On 16-Jun-2007, at 02:23, Christopher Morrow wrote:

I'd actually be a fan of not deprecating the headers in question, but
permitting implementations to either ignore+forward, drop, use them.
So, in the case at hand an operator could decide that 'source routing
is ok' on their network and follow the wishes of the packet creator.

The approach that we seem to have consensus to follow is that RH0 has practical risks which are too great and hence should be deprecated, but that this does not preclude some form of "off-by-default" source routing functionality to be defined in future. This new source- routing feature presumably would lack some of the features that make RH0 particularly potent/dangerous, and be implemented as some other- numbered routing header so it can be distinguished from RH0 by firewalls.

Some concern has been voiced that if we don't deprecate RH0, and just require processing by hosts and routers to be disabled by default, some malware or other will just turn it back on.

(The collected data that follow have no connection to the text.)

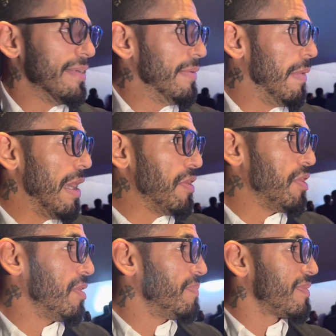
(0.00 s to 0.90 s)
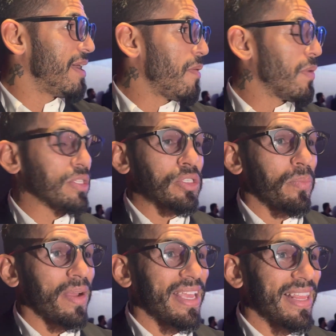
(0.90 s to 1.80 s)
Wow, you know, I was so
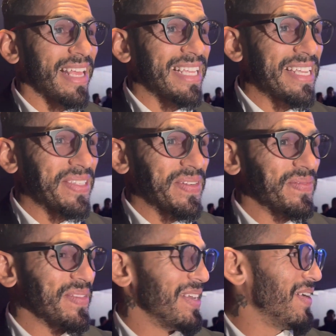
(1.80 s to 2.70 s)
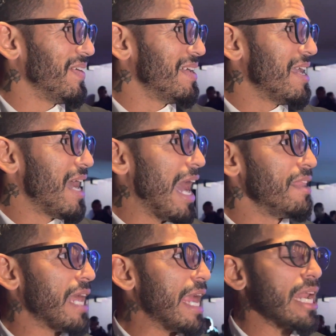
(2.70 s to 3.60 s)
surprised in that time too. You know,
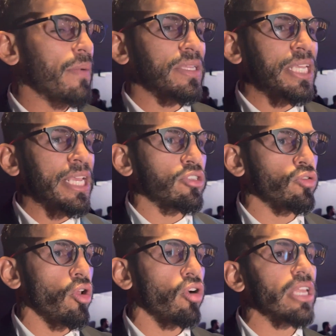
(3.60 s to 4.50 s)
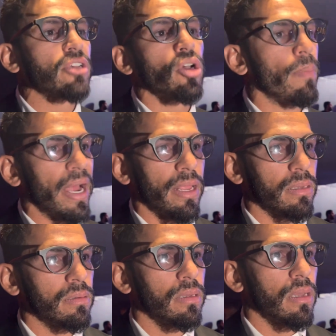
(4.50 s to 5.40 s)
I never think to knock down somebody.
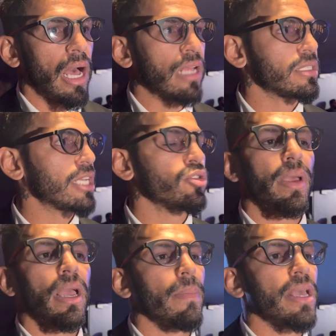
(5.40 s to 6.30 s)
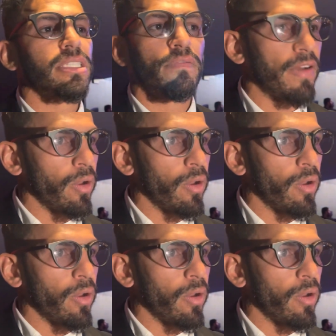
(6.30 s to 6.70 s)
I'm trying to make amazing fight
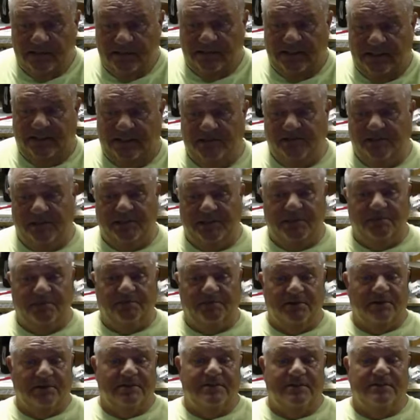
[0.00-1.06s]
That's plenty of
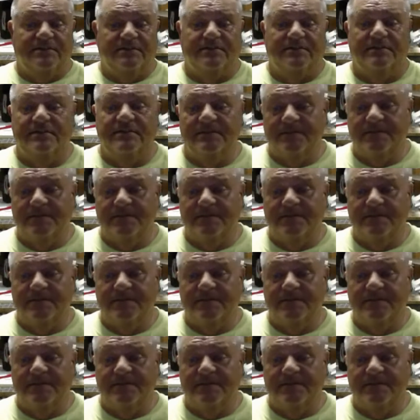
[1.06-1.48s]
planes.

The following text at the end of section 5 of -01-c-01 refers to this approach:

   The severity of the threat is considered to be sufficient to warrant
   deprecation of RH0 entirely.  This has the unfortunate side-effect
that benign use cases for RH0 are eliminated along with the potential
   security hazards; such applications may be facilitated in the future
   by new routing header specifications which do not suffer from RH0's
   problems.

This lets the technology be used where appropriate and doesn't do undo
harm because folks can choose to, as adults, handle the traffic
properly for their network/systems.

The approach above does not preclude that entirely; it's just more conservative.